I'll bite. So null is just a special value one can assign to a pointer, marking it not used. In Go this is nil. Void means "absence of type" and is related to pointers only marginally - void* is a pointer to something we don't know a type of. In Go, I guess a pointer to interface{} would be the same? (Not quite, but close)

As for wild and dangling pointers (I would argue the are the same - pointers that show somewhere they shouldn't), fair point. Of course one would expect this from a language so many decades younger.

But none of these are pointer "types" (far and near arguably are - iirc they determine the size of a pointer - but these four are not). I hope the question on the interviews are posed differently, I for one wouldn't know what you mean.

> As for wild and dangling pointers (I would argue the are the same - pointers that show somewhere they shouldn't), fair point. Of course one would expect this from a language so many decades younger.
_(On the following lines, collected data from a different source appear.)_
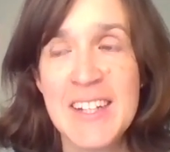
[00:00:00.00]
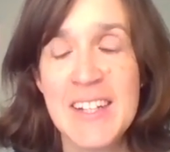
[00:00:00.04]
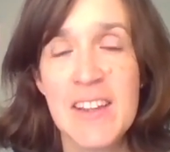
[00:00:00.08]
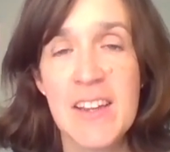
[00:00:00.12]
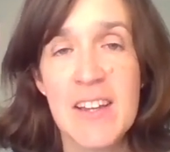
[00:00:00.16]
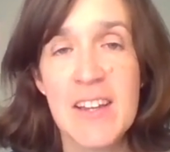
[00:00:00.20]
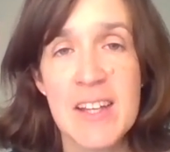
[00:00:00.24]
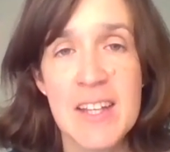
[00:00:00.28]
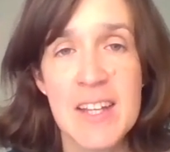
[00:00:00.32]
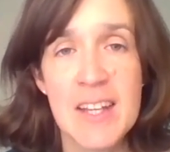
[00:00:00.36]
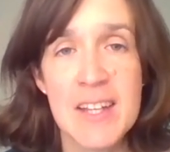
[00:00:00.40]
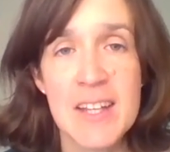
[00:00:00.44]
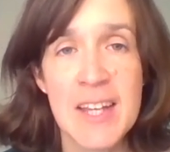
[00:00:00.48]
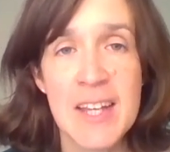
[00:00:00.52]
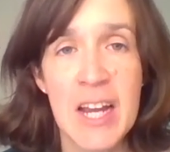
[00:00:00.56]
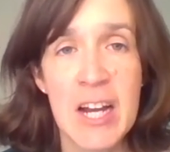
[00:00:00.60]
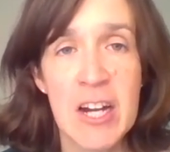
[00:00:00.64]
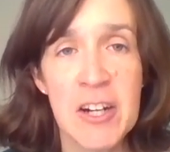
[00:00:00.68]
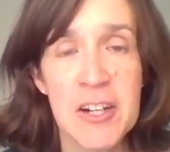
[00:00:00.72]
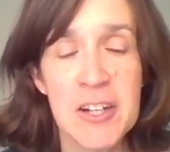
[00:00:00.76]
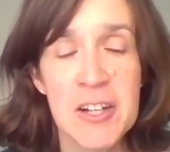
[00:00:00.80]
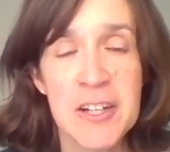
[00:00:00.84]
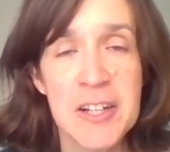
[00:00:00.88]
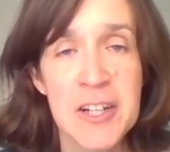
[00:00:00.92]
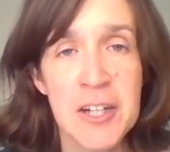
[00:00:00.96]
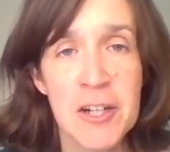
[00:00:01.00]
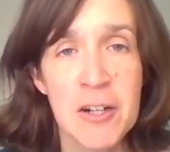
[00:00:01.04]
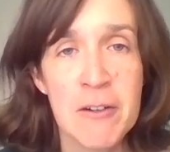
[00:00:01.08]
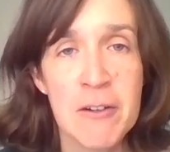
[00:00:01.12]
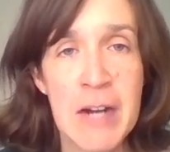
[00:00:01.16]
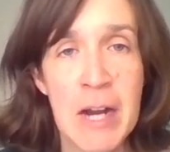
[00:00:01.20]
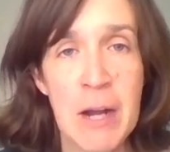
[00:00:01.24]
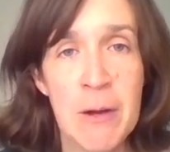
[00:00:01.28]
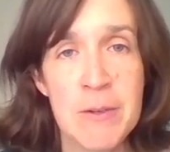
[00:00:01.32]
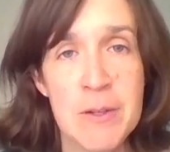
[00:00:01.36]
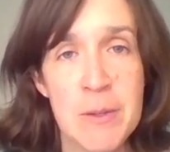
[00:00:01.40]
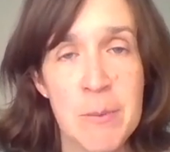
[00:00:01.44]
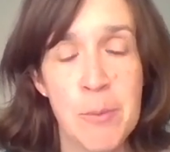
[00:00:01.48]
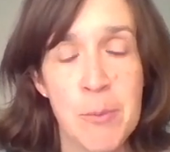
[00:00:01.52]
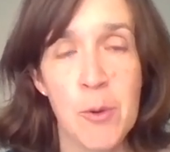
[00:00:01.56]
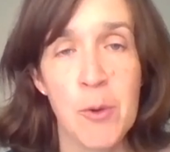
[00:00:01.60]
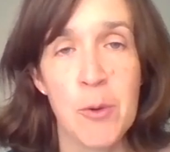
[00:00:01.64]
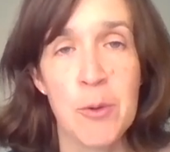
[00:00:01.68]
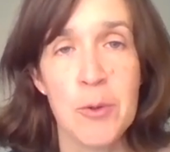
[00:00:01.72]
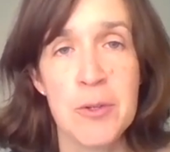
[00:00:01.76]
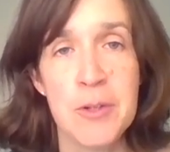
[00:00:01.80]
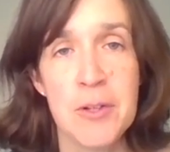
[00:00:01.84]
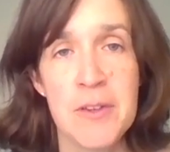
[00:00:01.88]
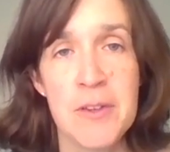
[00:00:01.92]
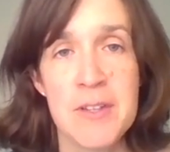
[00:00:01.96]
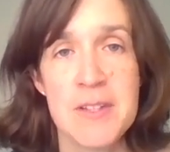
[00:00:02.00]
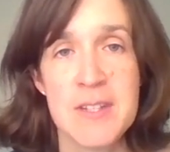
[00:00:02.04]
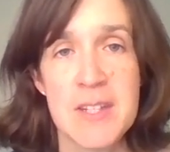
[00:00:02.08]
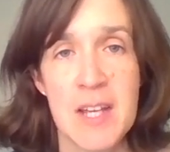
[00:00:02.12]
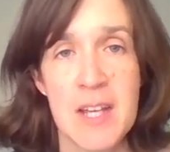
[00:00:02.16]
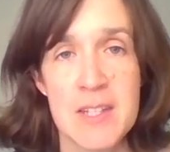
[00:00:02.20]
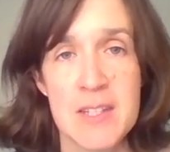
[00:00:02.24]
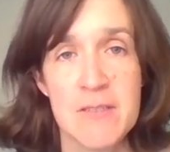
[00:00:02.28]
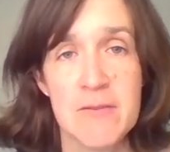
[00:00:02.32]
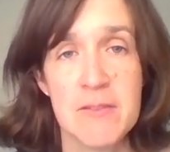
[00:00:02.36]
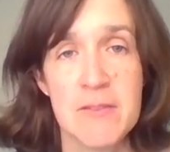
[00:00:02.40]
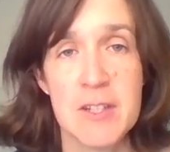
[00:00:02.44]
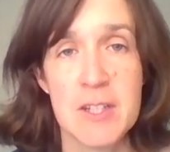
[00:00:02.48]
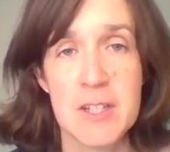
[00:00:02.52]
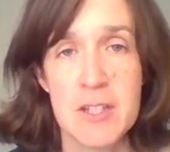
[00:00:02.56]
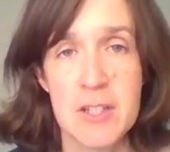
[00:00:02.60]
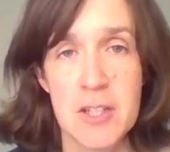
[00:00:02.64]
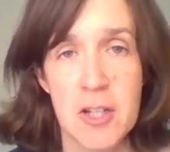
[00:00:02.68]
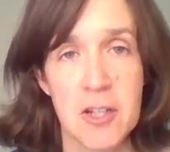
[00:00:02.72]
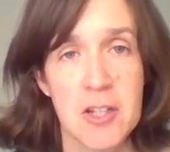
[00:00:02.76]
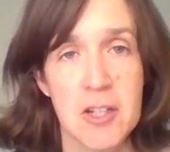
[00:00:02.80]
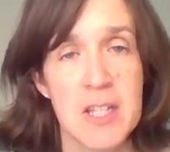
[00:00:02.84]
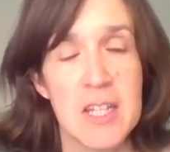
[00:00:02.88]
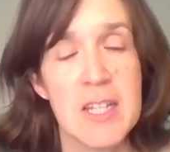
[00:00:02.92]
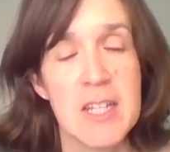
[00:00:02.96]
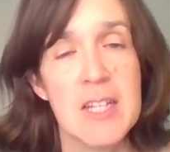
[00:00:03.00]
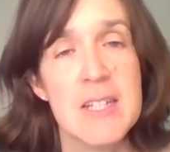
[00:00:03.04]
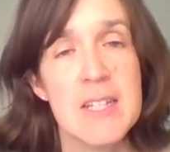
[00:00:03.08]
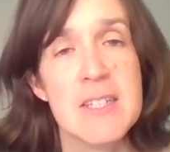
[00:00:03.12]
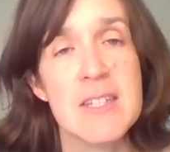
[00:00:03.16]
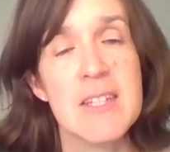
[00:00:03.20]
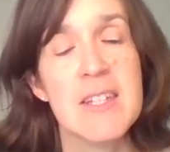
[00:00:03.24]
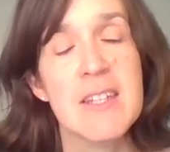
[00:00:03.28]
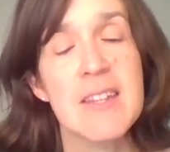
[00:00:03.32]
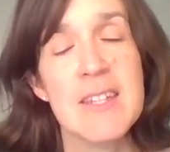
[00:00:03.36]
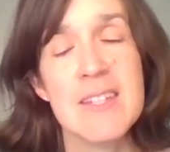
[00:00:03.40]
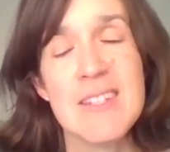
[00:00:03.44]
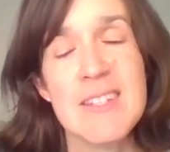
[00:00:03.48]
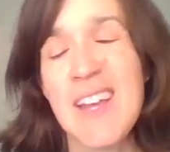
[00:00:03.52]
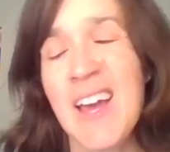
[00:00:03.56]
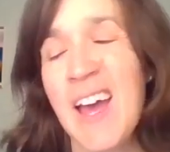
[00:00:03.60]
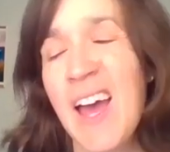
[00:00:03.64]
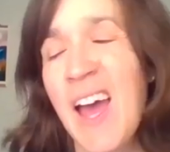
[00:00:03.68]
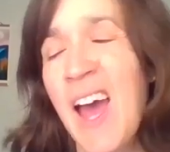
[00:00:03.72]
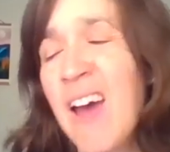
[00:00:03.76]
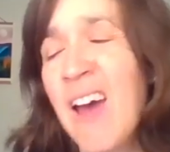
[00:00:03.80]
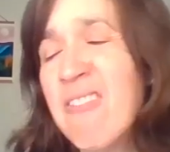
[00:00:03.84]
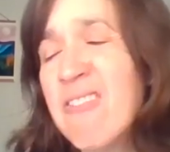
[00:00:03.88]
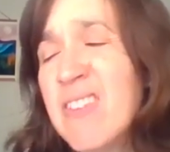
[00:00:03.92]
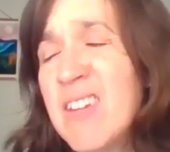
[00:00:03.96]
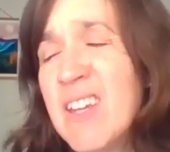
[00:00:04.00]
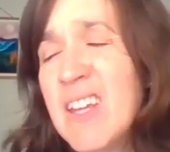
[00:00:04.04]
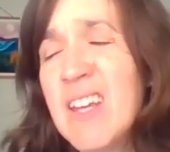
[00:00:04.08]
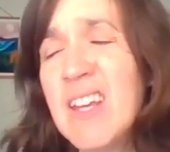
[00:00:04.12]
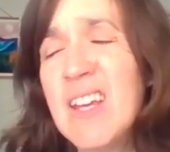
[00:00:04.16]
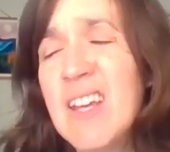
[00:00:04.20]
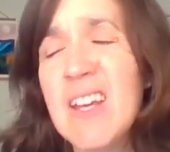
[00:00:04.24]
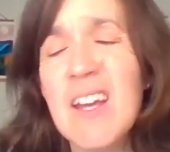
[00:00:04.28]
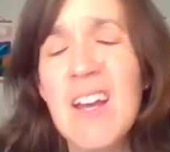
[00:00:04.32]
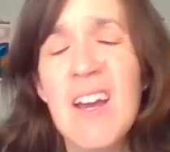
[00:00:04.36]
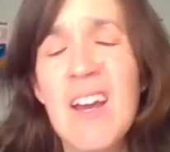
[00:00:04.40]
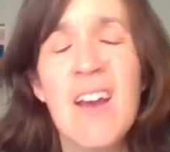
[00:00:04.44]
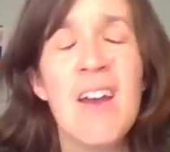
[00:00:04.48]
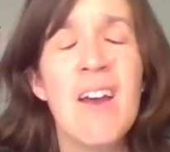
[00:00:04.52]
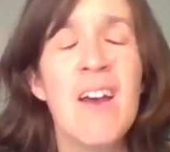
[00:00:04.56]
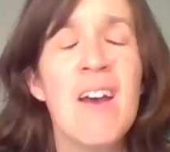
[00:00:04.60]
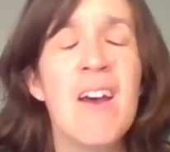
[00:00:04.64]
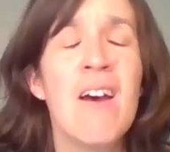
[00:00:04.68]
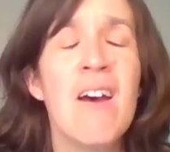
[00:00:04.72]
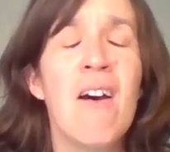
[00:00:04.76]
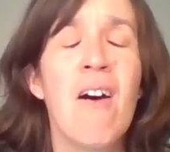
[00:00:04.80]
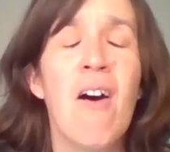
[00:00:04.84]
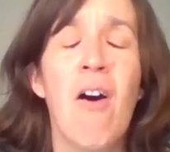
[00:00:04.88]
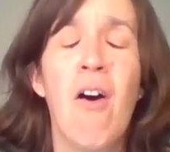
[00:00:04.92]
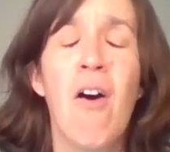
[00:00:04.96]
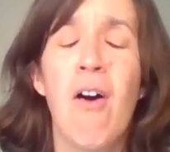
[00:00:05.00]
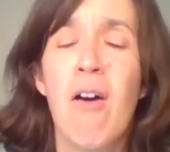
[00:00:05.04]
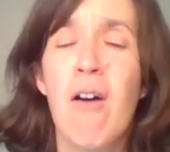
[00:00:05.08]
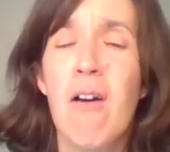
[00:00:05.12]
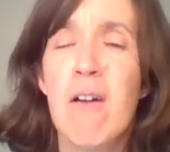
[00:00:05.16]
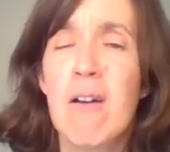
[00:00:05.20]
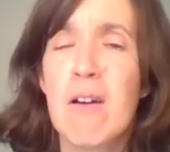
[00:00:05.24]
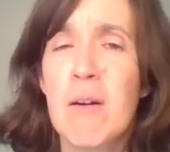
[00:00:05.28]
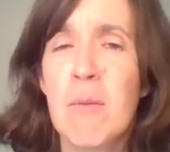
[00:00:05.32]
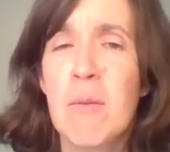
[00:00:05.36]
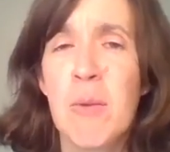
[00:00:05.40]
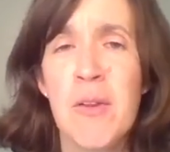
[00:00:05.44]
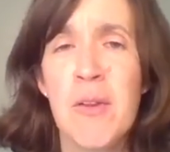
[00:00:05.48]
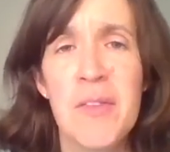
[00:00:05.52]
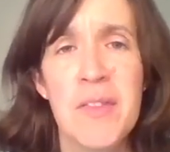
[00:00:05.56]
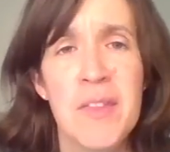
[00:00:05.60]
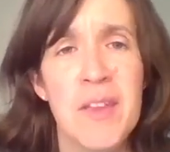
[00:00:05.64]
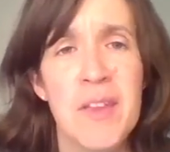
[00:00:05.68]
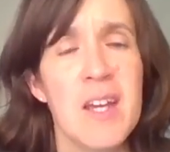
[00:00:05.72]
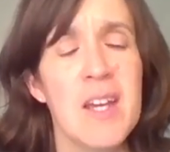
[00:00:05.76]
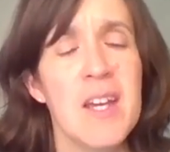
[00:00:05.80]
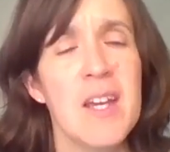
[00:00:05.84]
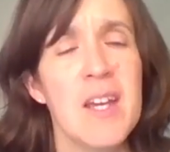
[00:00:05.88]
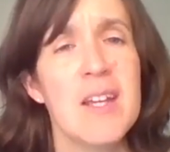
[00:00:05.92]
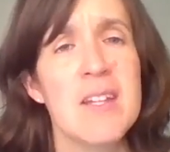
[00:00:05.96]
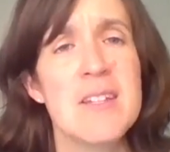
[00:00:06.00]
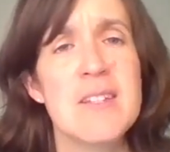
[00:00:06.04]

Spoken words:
like carrying around a boulder the size of Kentucky. It's like this heavy, horrible thing.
It’s not due to age, but due to having a GC and being a managed language. I really don’t get all the comparisons of Go to C, the former seems to want to sell itself as a modern C replacement but they are nowhere in the same niche (and that’s ok, there are very few places where a GC can’t work). They just operate by completely different semantics when it comes to pointers.

I love Golang but its pointers are awful. "Nil is not really Nil" has tripped >1M Go programmers. It's the "trillion dollar" mistake.

People make fun out of C++ all the time. Yet, Go has some extraordinary Gotchas of its own. You need to read "The Go Bestiary" to make sure you don't blow your head off.